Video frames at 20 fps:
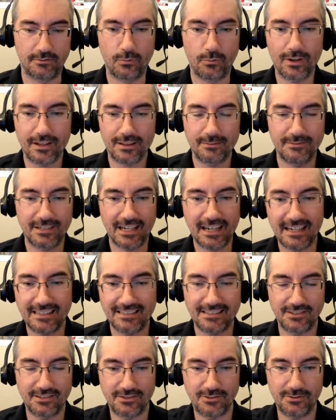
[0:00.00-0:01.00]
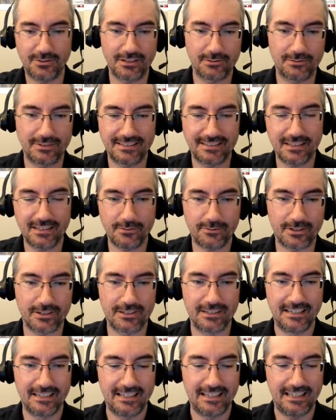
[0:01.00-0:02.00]
one of them dies and you're doing a
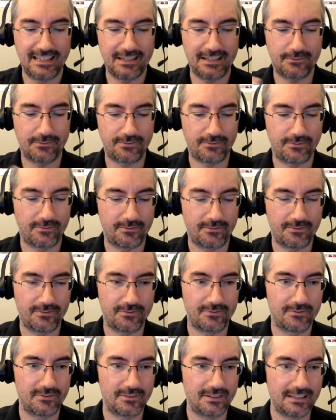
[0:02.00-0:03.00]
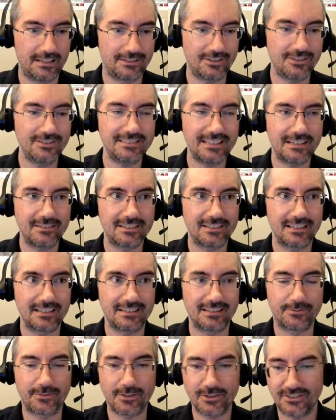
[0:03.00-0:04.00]
resilver, if it turns out
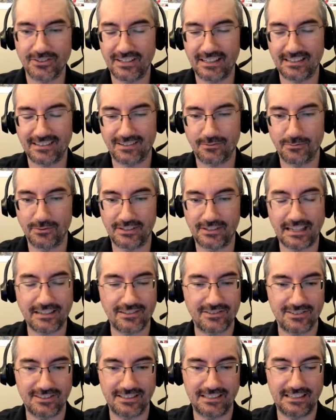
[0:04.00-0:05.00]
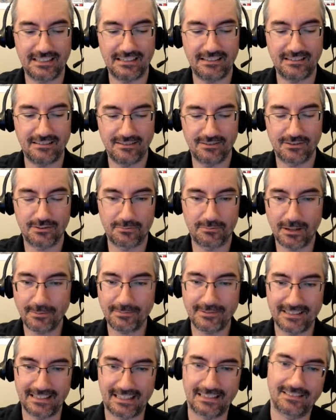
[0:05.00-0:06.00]
that the first disk was actually
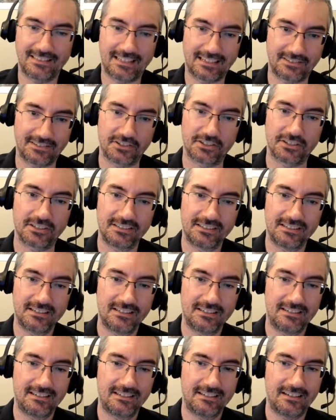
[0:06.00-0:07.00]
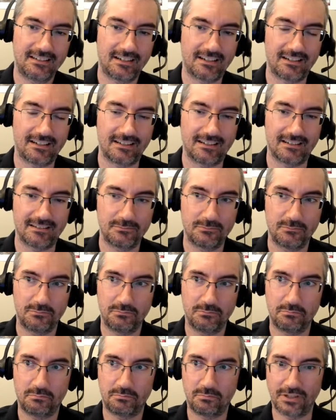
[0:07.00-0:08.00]
corrupt in that sector,
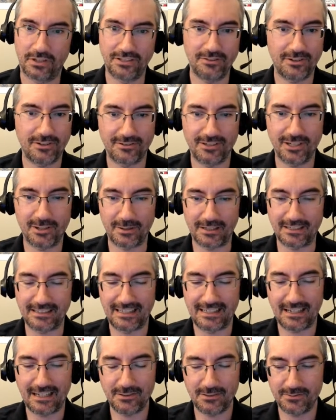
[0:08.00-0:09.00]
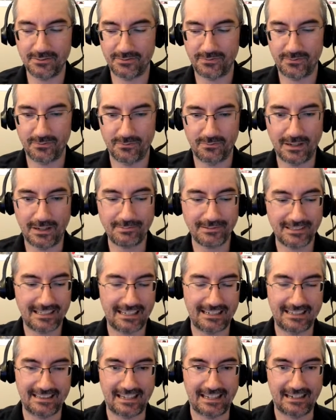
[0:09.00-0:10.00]
but you don't know it, now you've
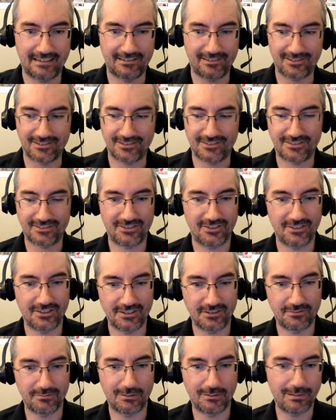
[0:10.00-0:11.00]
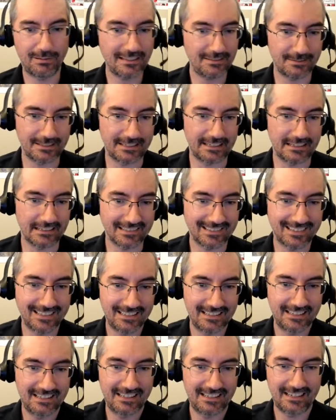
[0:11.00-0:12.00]
replicated that error to the replacement disk,
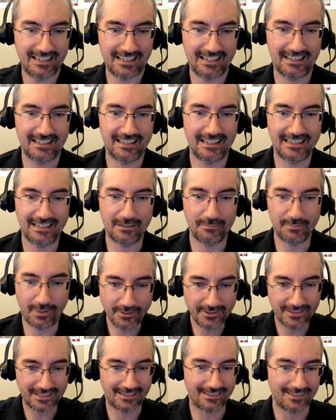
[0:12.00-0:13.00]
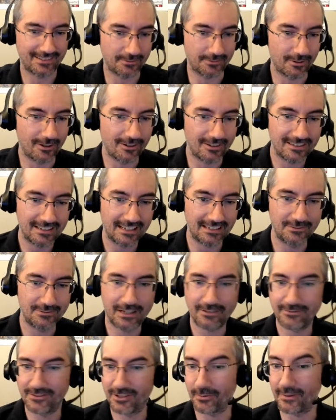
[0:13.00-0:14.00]
and now both disks are wrong, and you
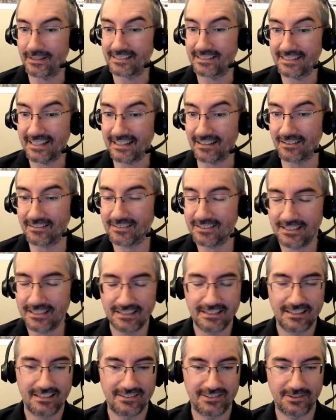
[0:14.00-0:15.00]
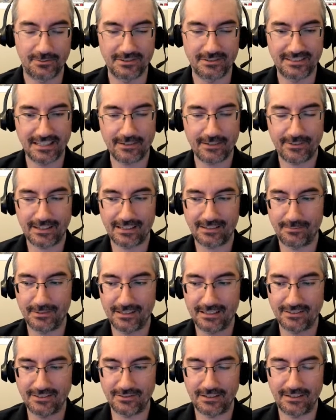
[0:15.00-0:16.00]
have no way to tell. So with ZFS,
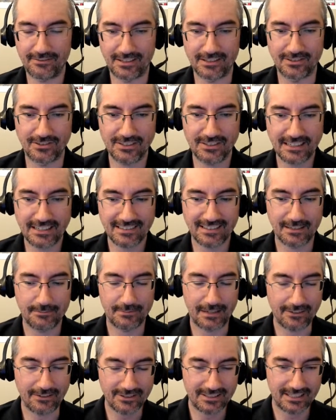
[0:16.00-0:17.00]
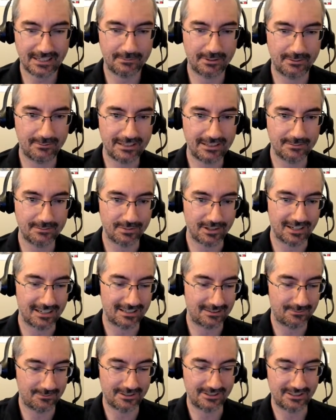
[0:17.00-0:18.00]
because you have this checksum, every time we read a
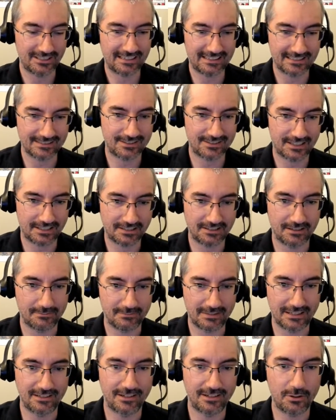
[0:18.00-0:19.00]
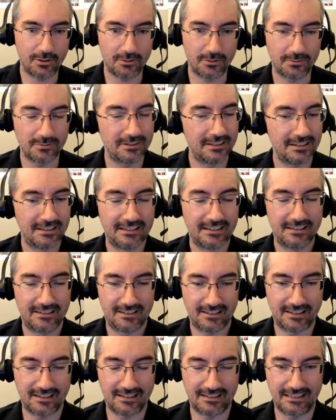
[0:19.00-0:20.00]
block, we check its checksum and know.
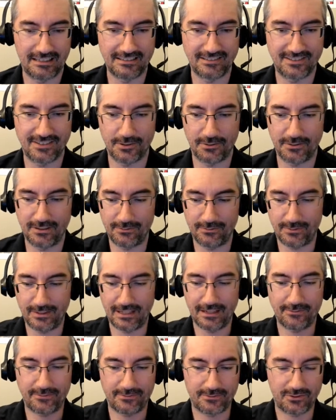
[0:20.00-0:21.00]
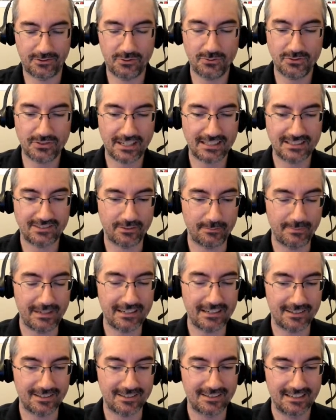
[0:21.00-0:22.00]
And so if we have two sides of a
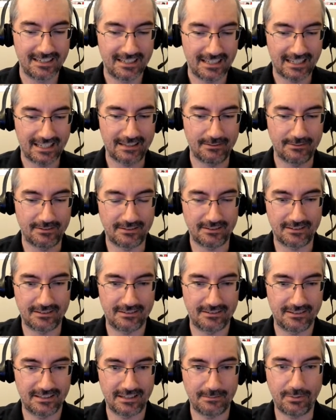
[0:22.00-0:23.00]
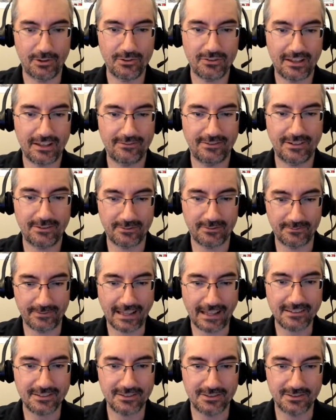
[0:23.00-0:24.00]
mirror and they both have different
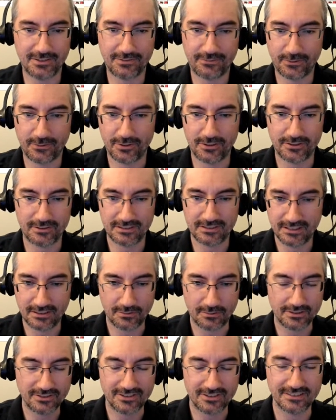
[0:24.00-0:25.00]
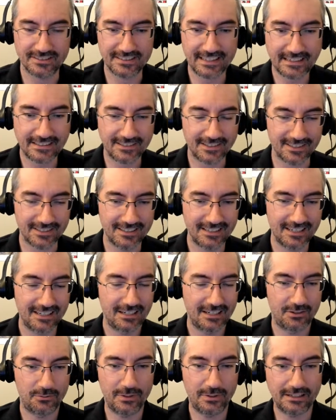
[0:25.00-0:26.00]
values for a certain sector,
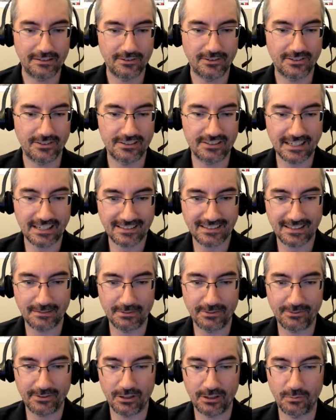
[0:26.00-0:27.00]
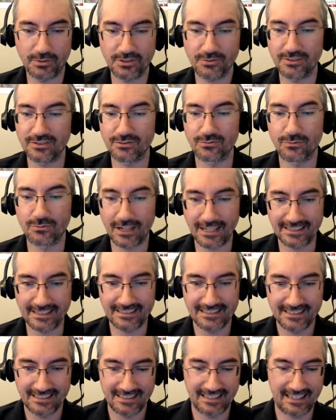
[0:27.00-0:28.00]
we can use the checksum to figure out which one's right
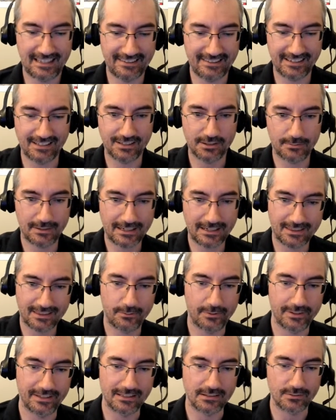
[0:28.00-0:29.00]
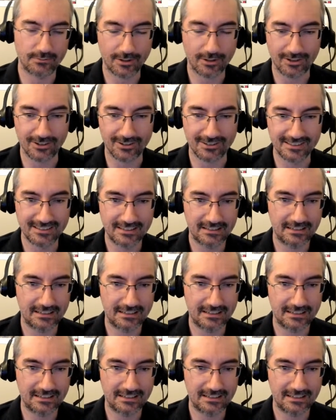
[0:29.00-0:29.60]
and then correct the one that's wrong,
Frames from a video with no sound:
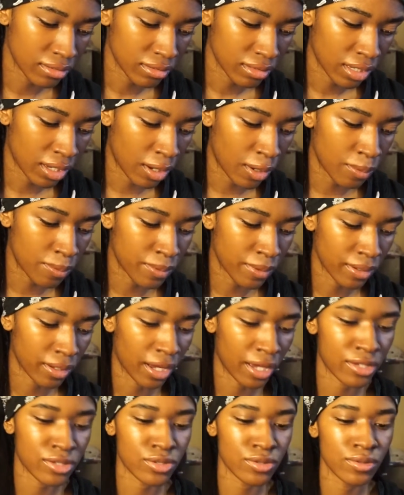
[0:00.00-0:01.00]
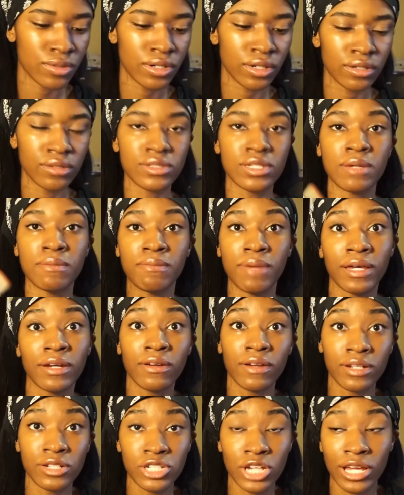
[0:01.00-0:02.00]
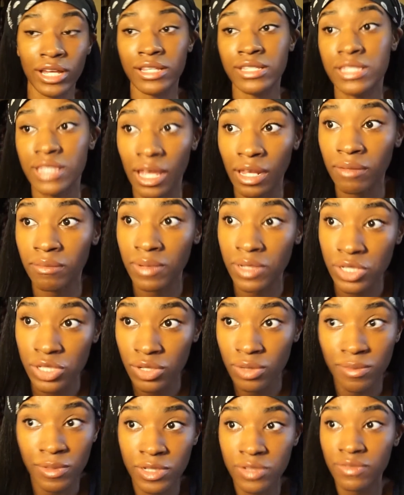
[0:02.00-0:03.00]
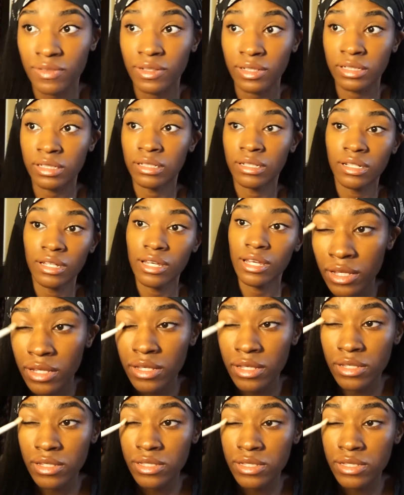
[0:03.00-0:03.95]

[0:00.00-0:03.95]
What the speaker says: help high school girls get better at jazz, that'd be so much fun.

» PROBLEM: Beginning at the line that has "[0:10.00-0:11.00]" and ending at the line that has "[0:16.00-0:17.00]", restate the listing above word for word, pictures left out.

» RESPONSE:
[0:10.00-0:11.00]
[0:11.00-0:12.00]
replicated that error to the replacement disk,
[0:12.00-0:13.00]
[0:13.00-0:14.00]
and now both disks are wrong, and you
[0:14.00-0:15.00]
[0:15.00-0:16.00]
have no way to tell. So with ZFS,
[0:16.00-0:17.00]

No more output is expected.